For the fourth quarter 2015, adjusted EBITDA from continuing operations increased 115 percent to $2 billion, compared to $923 million for the fourth quarter 2014. Adjusted EBIT from continuing operations in the fourth quarter 2015 was $1.9 billion. Cash flow from operations for the fourth quarter of 2015 was $1.6 billion and cash and marketable securities were $1.1 billion as of December 31, 2015. Cash from operations in the quarter was impacted by the acquired R&D assets from Mimetogen, integration expenses and divestiture payments.
Operating Expenses
Total non-GAAP SG&A as a percent of non-GAAP revenue for the fourth quarter 2015 was 24.9 percent compared to 23.5 percent in the prior year period.
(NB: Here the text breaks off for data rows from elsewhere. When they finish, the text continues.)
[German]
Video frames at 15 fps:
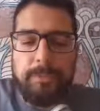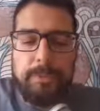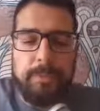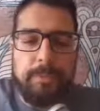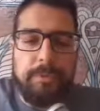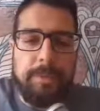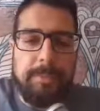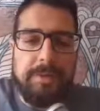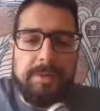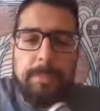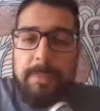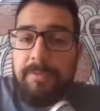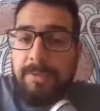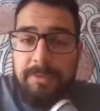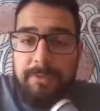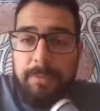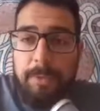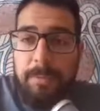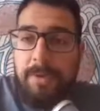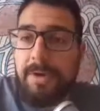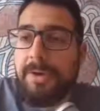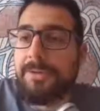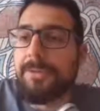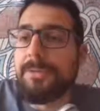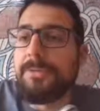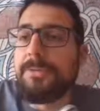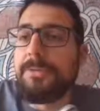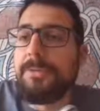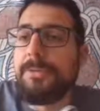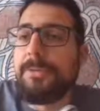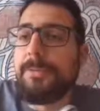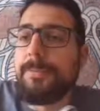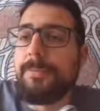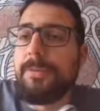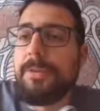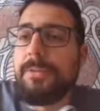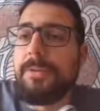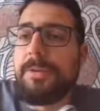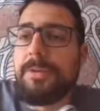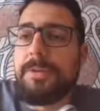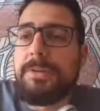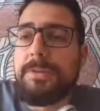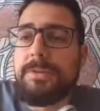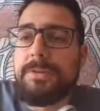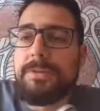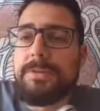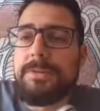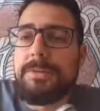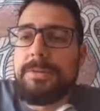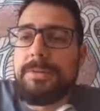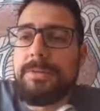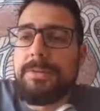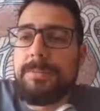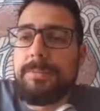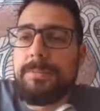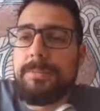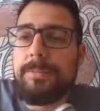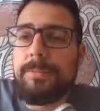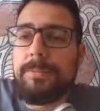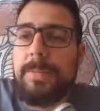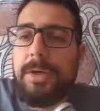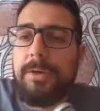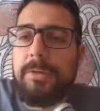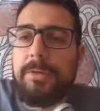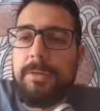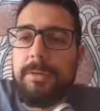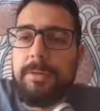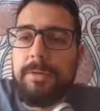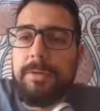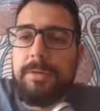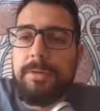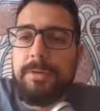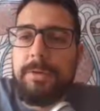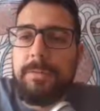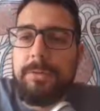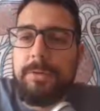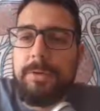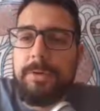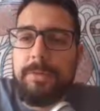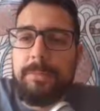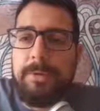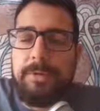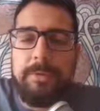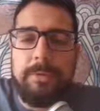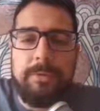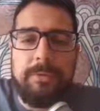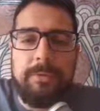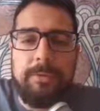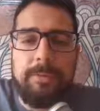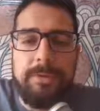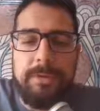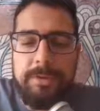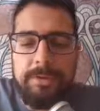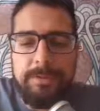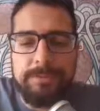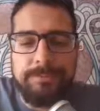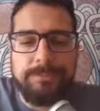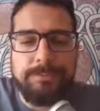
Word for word: Und zwar habe ich da mal was vorbereitet. Ähm, ihr seht hier ähm, meine Sounds. Ich habe für heute ein paar Sounds vorbereitet.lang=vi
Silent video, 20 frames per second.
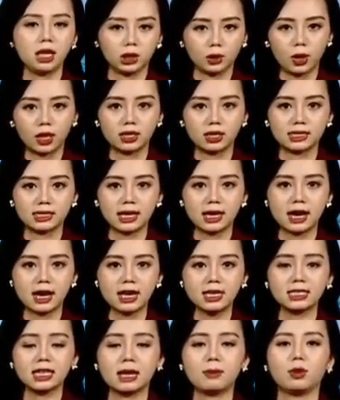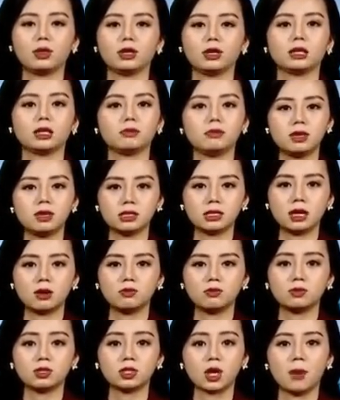Thuận sẽ gây ra một đợt mưa rông,
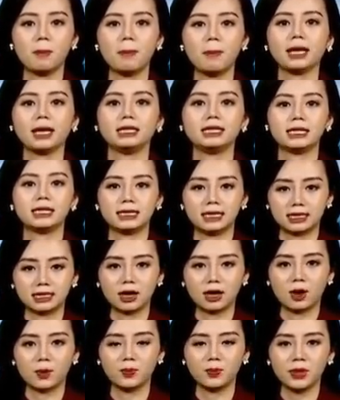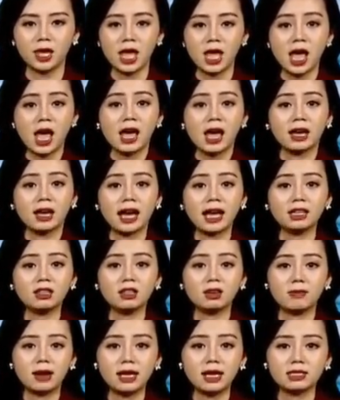gió mạnh trên diện rộng. Ngay từ
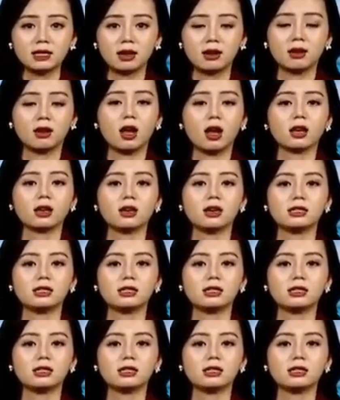bây giờ, ngườiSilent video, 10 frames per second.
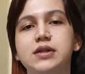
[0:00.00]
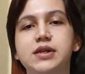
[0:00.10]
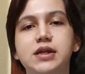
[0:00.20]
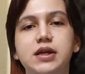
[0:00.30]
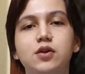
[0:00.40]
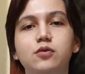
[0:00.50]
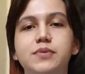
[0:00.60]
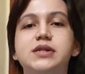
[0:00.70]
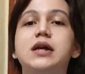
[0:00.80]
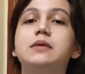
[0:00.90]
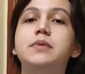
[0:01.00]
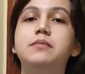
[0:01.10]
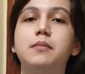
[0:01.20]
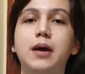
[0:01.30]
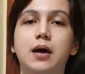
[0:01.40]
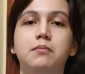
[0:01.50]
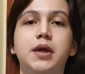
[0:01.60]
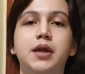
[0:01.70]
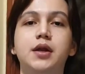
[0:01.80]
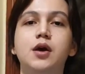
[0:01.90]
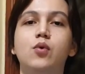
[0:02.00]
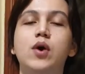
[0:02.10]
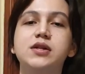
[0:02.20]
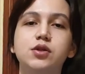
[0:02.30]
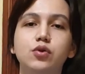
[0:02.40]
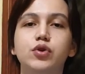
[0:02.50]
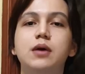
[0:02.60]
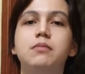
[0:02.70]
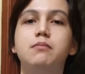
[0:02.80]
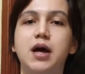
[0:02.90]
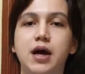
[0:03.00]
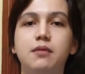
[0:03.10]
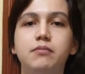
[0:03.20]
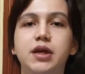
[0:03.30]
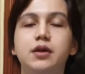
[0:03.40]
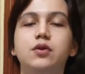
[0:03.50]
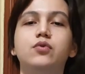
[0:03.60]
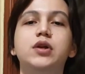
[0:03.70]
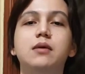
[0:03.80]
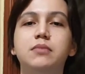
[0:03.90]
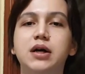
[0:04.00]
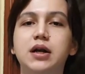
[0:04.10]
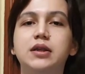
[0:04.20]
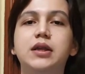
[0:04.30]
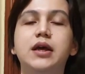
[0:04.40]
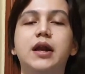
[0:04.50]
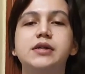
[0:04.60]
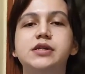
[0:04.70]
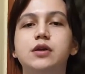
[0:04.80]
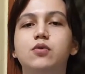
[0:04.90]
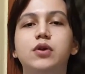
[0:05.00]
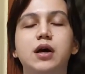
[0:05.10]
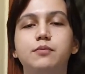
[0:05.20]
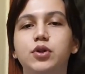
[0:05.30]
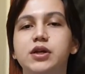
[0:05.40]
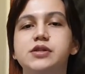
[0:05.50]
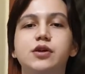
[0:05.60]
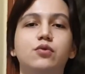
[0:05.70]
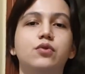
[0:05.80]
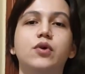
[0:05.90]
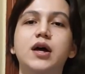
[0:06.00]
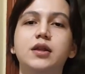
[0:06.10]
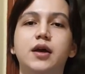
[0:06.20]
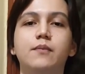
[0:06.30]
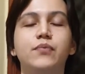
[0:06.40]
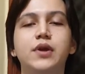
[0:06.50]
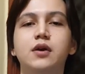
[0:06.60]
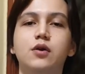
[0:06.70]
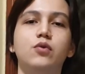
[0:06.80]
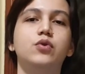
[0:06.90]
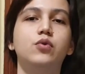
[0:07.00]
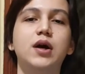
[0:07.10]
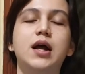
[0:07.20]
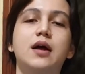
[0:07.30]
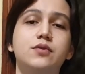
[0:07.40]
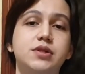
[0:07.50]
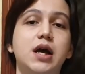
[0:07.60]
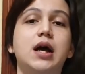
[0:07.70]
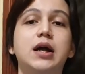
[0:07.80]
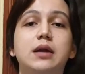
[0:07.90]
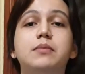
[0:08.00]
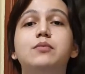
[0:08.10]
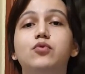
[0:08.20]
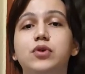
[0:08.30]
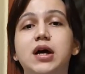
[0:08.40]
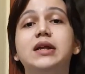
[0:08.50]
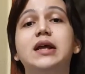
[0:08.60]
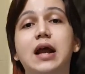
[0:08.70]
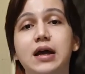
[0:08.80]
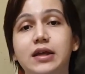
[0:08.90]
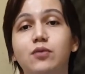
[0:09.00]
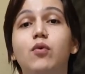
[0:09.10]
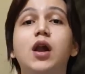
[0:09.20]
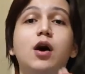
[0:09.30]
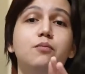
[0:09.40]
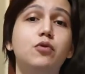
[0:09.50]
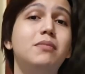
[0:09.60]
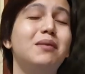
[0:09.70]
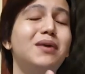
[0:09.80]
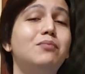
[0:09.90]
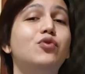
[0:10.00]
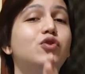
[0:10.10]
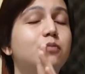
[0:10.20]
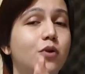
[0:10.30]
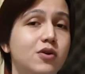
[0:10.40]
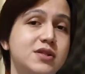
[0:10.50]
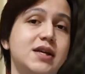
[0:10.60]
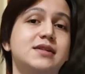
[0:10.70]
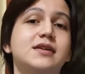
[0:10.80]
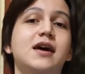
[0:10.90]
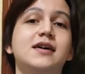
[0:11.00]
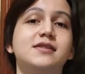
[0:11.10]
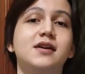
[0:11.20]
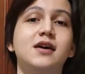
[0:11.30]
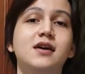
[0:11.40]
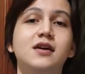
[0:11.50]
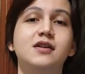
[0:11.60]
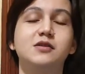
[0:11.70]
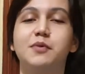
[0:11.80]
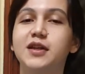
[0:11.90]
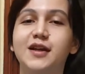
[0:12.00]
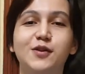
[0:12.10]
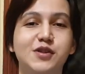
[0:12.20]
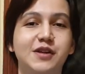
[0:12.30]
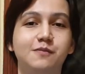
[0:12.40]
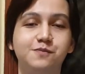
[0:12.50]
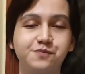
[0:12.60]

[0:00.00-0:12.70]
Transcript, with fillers: Jadi lu bisa lebih memahamin. Once lo udah memahamin, lo udah mengerti resiko dan potensi keuntungannya, keuntungan harusnya akan lebih mudah diraih, walaupun memang butuh proses, guys. Seperti itu sih.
Non-GAAP R&D investment for the fourth quarter 2015 was $338 million. As of December 31, 2015, the Company had outstanding indebtedness of $42.7 billion primarily as a result of the legacy Allergan, Forest and other recent acquisitions.
Amortization and Tax
Amortization expense for the fourth quarter 2015 was $1.6 billion, compared to $753 million in the fourth quarter of 2014. The increase was primarily due to the acquisition of Allergan.
The Company’s non-GAAP continuing operations tax rate was 8.2 percent in the fourth quarter 2015.